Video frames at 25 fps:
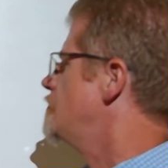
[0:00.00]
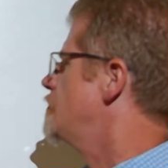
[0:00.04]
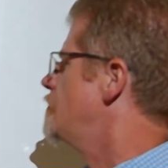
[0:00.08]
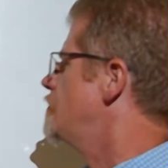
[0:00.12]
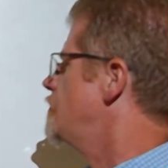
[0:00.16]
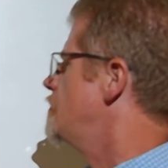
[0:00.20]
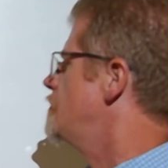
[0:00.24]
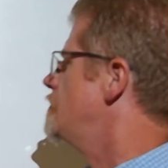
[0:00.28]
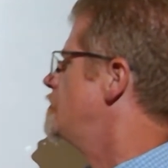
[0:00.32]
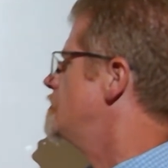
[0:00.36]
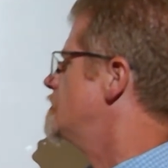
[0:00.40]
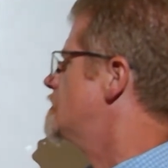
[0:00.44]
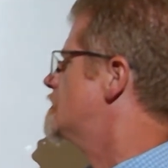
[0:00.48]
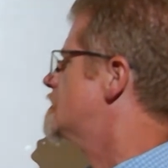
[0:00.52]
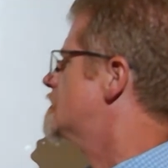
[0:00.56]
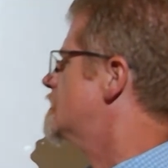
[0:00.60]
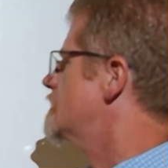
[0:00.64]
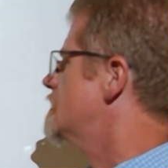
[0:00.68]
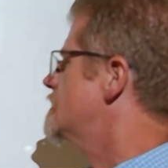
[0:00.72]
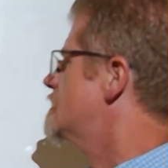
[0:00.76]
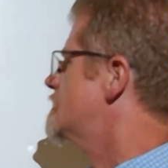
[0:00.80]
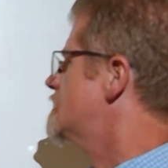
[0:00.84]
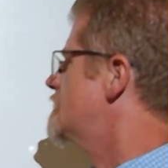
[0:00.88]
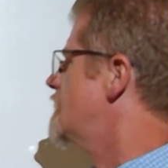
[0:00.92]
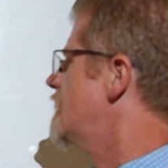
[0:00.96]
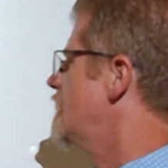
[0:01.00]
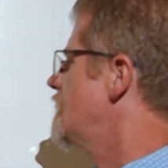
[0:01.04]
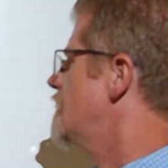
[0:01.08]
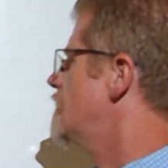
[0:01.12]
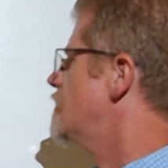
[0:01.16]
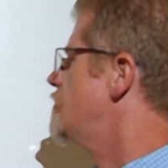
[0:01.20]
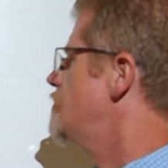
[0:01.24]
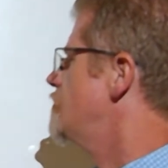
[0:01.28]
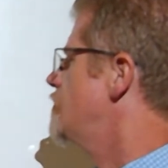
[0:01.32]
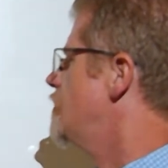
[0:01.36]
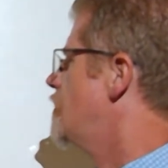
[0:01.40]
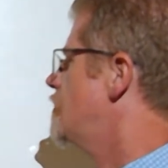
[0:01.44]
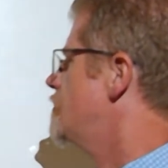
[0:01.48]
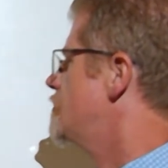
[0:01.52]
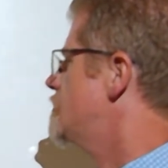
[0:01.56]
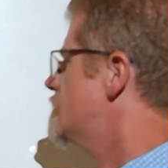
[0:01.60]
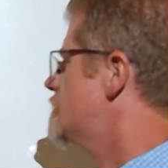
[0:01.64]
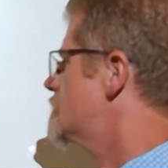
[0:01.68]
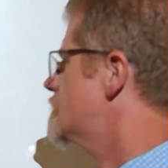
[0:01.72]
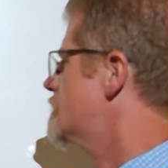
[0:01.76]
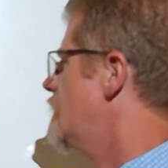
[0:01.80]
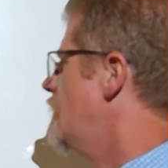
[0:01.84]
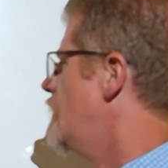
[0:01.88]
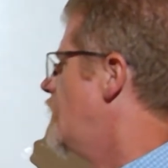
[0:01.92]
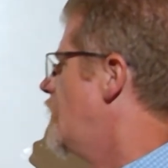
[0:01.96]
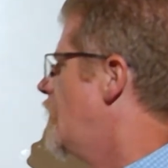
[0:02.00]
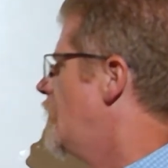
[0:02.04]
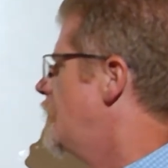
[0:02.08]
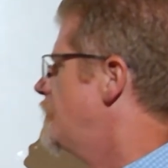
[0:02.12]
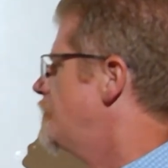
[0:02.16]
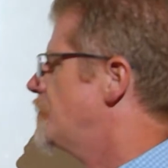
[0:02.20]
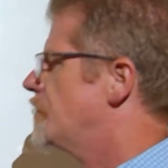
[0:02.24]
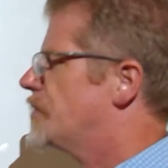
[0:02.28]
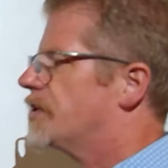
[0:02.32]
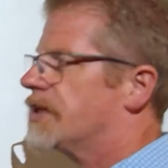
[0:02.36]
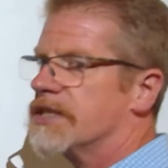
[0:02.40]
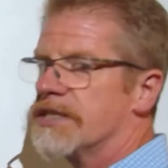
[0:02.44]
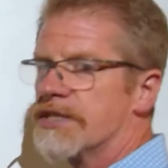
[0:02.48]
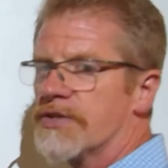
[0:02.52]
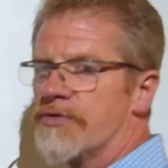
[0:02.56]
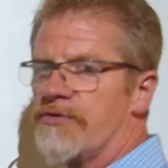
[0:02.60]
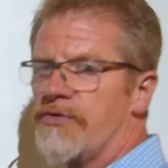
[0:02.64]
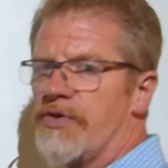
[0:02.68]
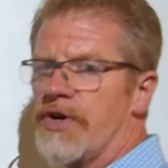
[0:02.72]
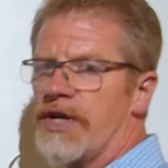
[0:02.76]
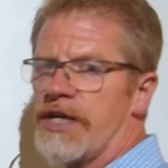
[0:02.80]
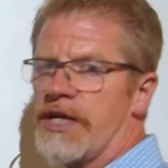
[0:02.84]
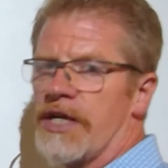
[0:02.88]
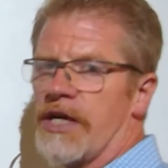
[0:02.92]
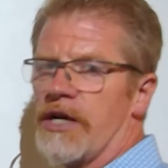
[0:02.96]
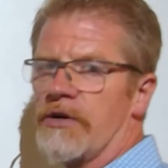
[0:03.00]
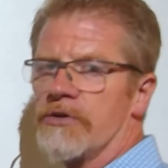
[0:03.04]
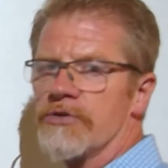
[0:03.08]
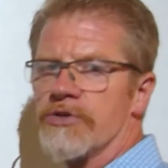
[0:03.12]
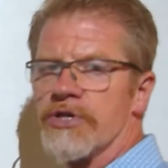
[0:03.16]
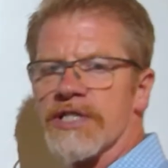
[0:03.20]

you use to take notes on this video,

---

* [Directions for this task] An exact, image-free transcript of the material is required.

* [Task solution]
Video frames at 25 fps:
[0:00.00]
[0:00.04]
[0:00.08]
[0:00.12]
[0:00.16]
[0:00.20]
[0:00.24]
[0:00.28]
[0:00.32]
[0:00.36]
[0:00.40]
[0:00.44]
[0:00.48]
[0:00.52]
[0:00.56]
[0:00.60]
[0:00.64]
[0:00.68]
[0:00.72]
[0:00.76]
[0:00.80]
[0:00.84]
[0:00.88]
[0:00.92]
[0:00.96]
[0:01.00]
[0:01.04]
[0:01.08]
[0:01.12]
[0:01.16]
[0:01.20]
[0:01.24]
[0:01.28]
[0:01.32]
[0:01.36]
[0:01.40]
[0:01.44]
[0:01.48]
[0:01.52]
[0:01.56]
[0:01.60]
[0:01.64]
[0:01.68]
[0:01.72]
[0:01.76]
[0:01.80]
[0:01.84]
[0:01.88]
[0:01.92]
[0:01.96]
[0:02.00]
[0:02.04]
[0:02.08]
[0:02.12]
[0:02.16]
[0:02.20]
[0:02.24]
[0:02.28]
[0:02.32]
[0:02.36]
[0:02.40]
[0:02.44]
[0:02.48]
[0:02.52]
[0:02.56]
[0:02.60]
[0:02.64]
[0:02.68]
[0:02.72]
[0:02.76]
[0:02.80]
[0:02.84]
[0:02.88]
[0:02.92]
[0:02.96]
[0:03.00]
[0:03.04]
[0:03.08]
[0:03.12]
[0:03.16]
[0:03.20]

you use to take notes on this video,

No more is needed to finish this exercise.